Sharing Open Office Tools
We see two trends in collaboration environments. Usually a general-purpose centralized window sharing system is used to share a collaborative application. When people get really serious about the application, a custom implementation is created to share it. For instance collaborative environments initially came with the application sharing system and special chat and whiteboard applications. As people realized the usefulness of sharing power point, they build custom presentation tools (in LiveMeeting and Webex, for example). The natural progression of this idea is to build special-purpose Word, Excel and other office programs. Unfortunately, interacting with MSFT programs is hard because they are too complex and not open enough. The Java-based open Office tools may not have this problem. Therefore it would be useful to try and create custom implementations for these tools using the various design principles we learn in class.
Context-Specific Presence
Instead of sharing an Office tool, it may suffice to give information about what you are doing with the tool. For example, how long has it been since you last interacted with it, what file is being manipulated by the tool, and what changes have you made recently to the file. This kind of information is an intermediate between full sharing and the kind of presence information provided by IM systems. One can think of it as context-specific presence as it gives others presence information in the context of some tool. It would be useful to implement this idea for Office tools.

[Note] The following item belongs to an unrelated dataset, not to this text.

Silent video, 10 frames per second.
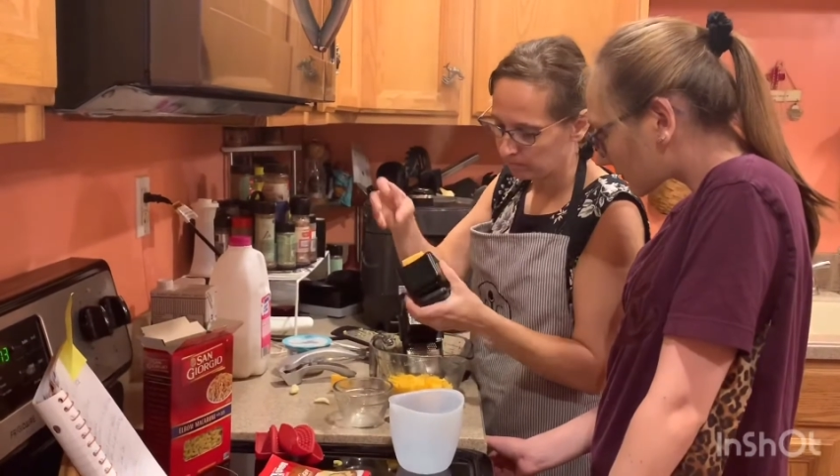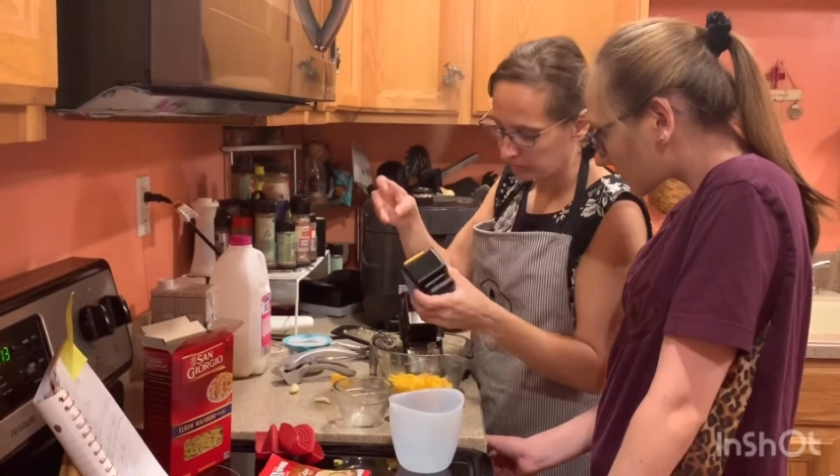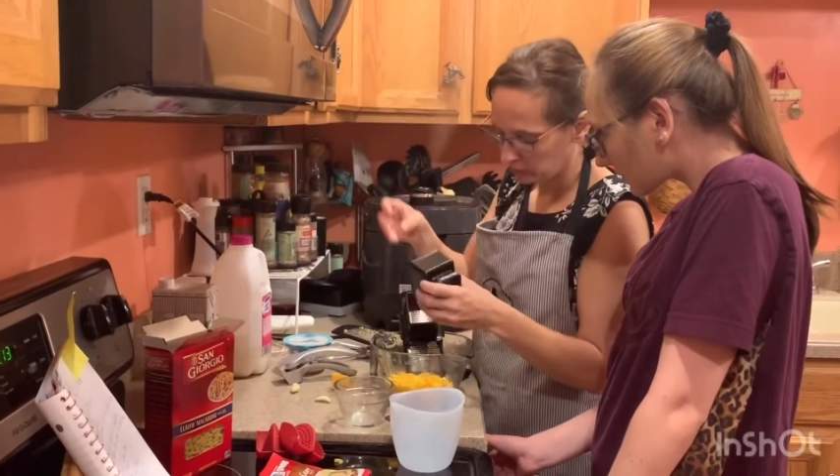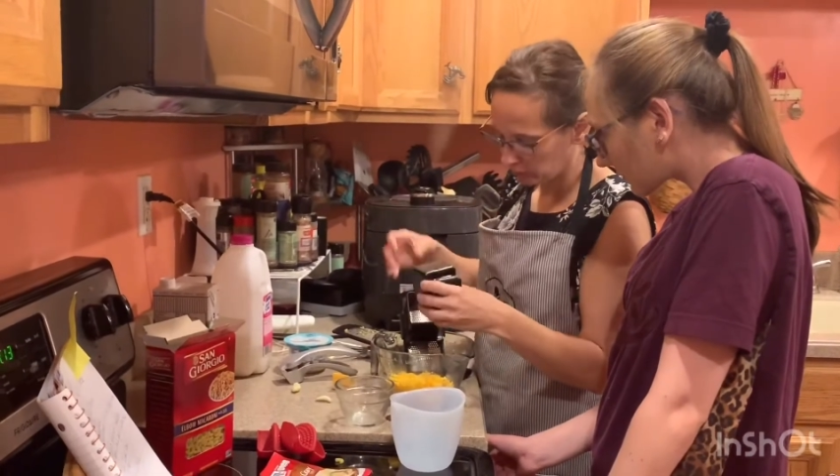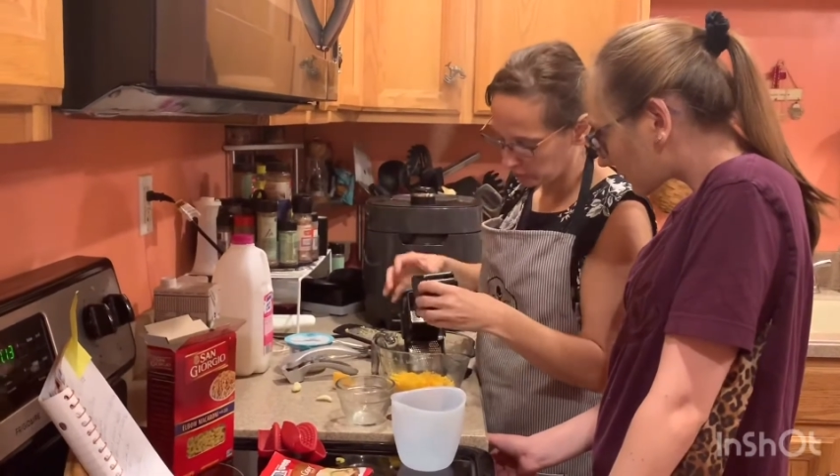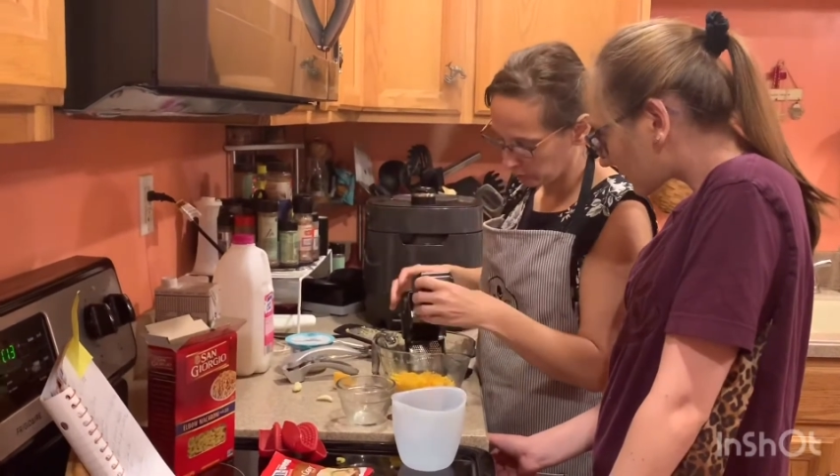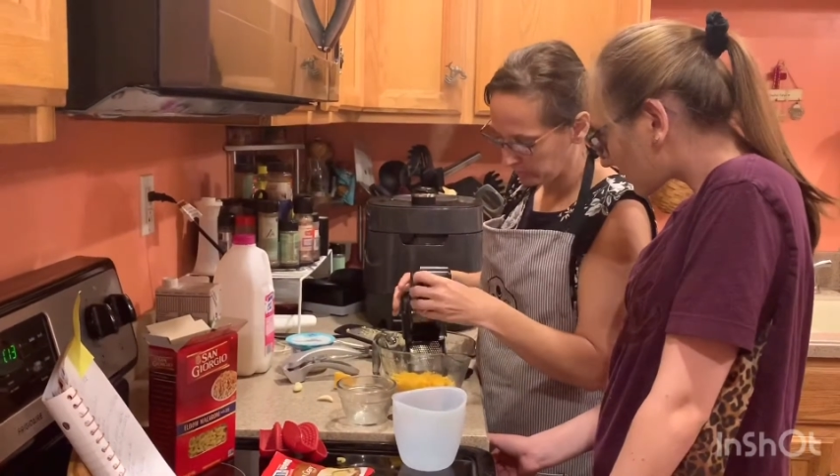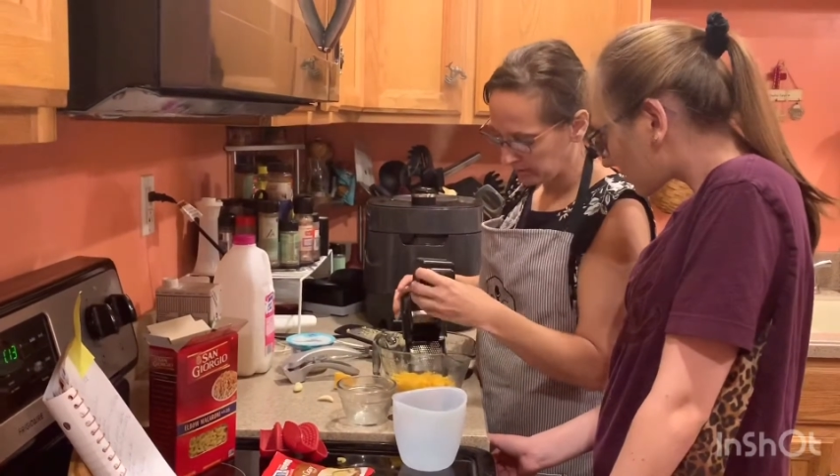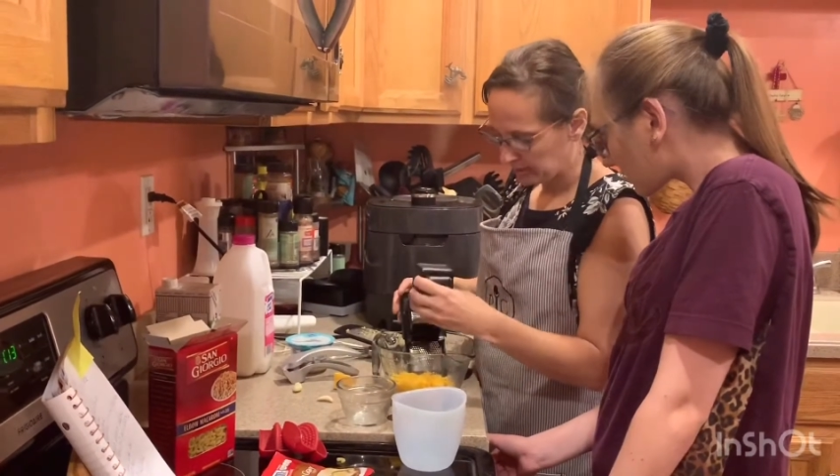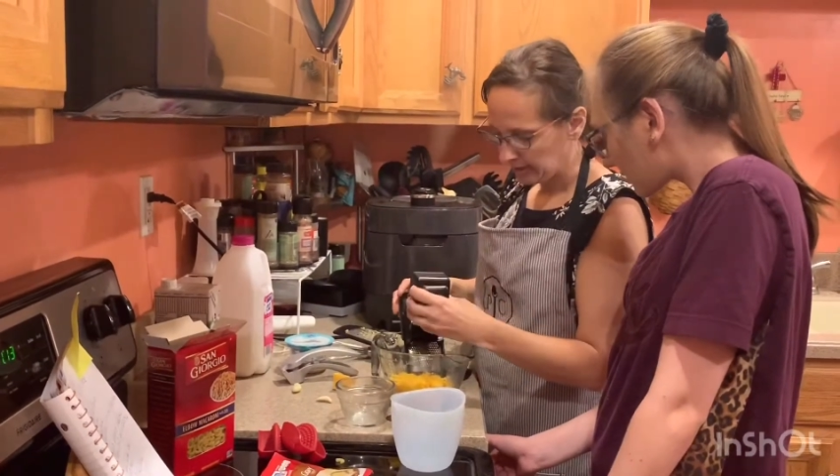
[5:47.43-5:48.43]
cube.
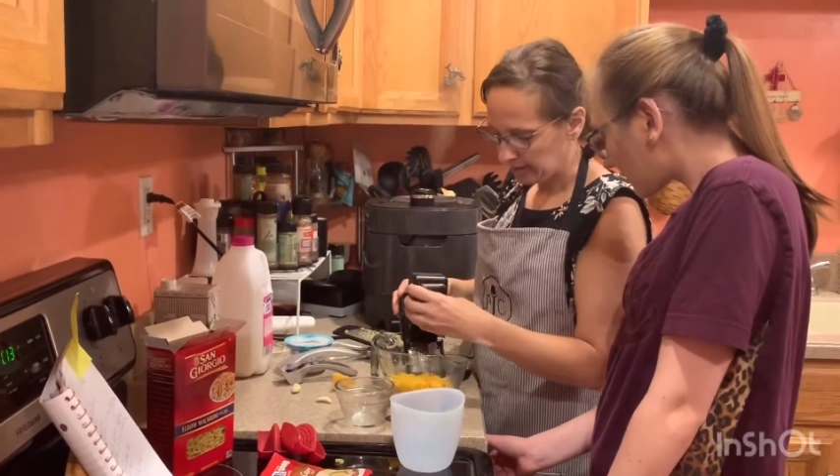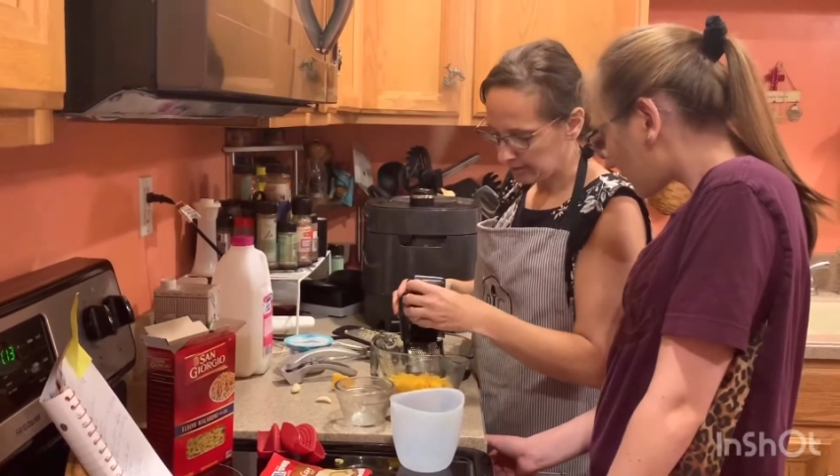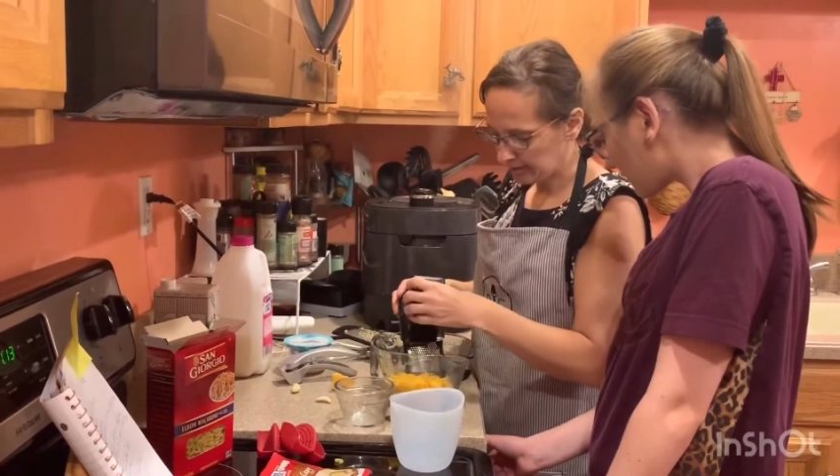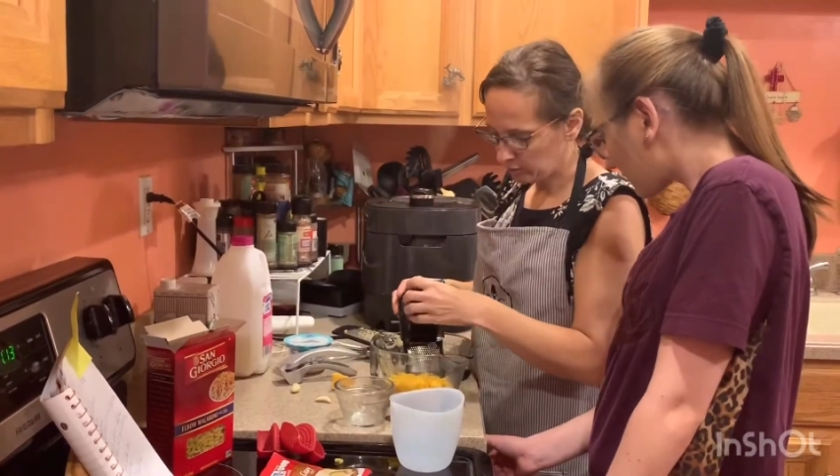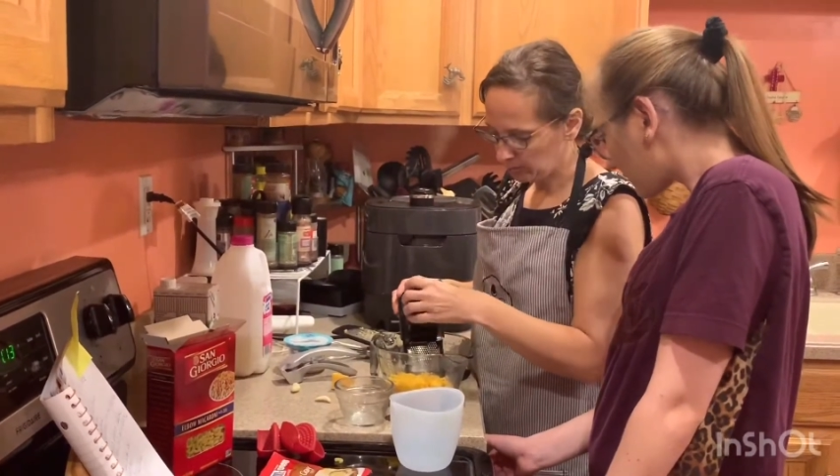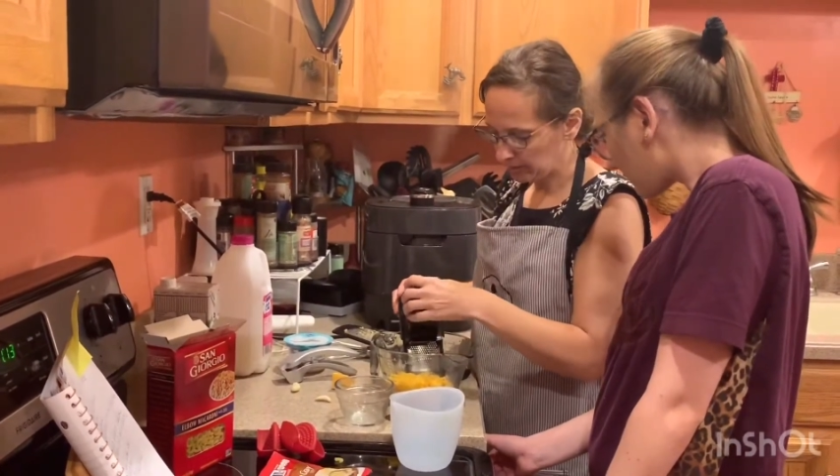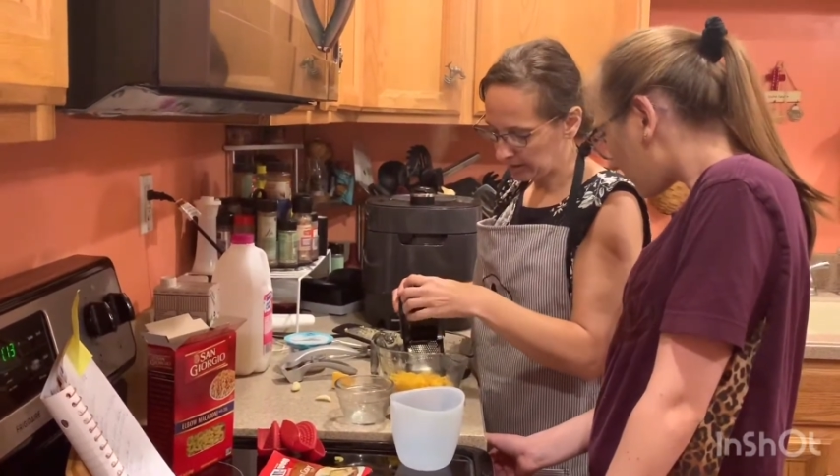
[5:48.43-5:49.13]
And then you put it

Collaborative Qual Scheduling
There are several parties involved in scheduling quals. Students must submit their choices. Professors must enter their expertise and scheduling conflicts. Next the quals must be scheduled. So far, they have been scheduled completely by a qual committee. From next year, the qual committee will only schedule the three examiners of each exam. The examiners will then figure out the exam time and room. This project will develop an application that allows all of these parties to collaborate with each other to schedule the exam.
Adaptive Biological
nanoManipulator
The nanoManipulator project allows scientists to collaboratively explore
material at the nanoScale, but it is a specific C++ implementation. A new
biology-oriented magnetic nanomanipulator system is currently being implemented
in Java. Change its implementation incorporating the design and
architectural principles you study. In particular, allow it to dynamically add
remote collaborating users, and perhaps to transition between centralized and
replicated architectures in response to changes to the number of users
interacting with the system.
The nanoManipulator project allows scientists to collaboratively explore material at the nanoScale. Its current version is being re-implemented in Java. Change its implementation incorporating the design and architectural principles you study. In particular, allow it to dynamically transition between centralized and replicated architectures in response to changes to the number of users interacting with the system.
Operation Transformations
Operation transformations allow replicated objects to be kept consistent without requiring write operations to block. They have been developed for specific applications including text editors, spreadsheets, and structured documents. Moreover, they do not allow inconsistent operations to be merged in a flexible fashion. Add flexible operation transformation to a general purpose environment supporting consistency between replicas of arbitrary Java objects.
Concurrency Control
There are many dimensions to concurrency control including granularity of locking, implicit vs. explicit locking, and mediated vs. unmediated locking. Provide a single framework to support the various locking policies that have been supported.
Undo
Add state of the art undo techniques to a general-purpose collaboration environment based on operation transformation techniques above.
Groupware widgets
Some widgets such multi-user scrollbars and telepointer traces have been created specially for group collaboration. Identify and implement them in a general framework.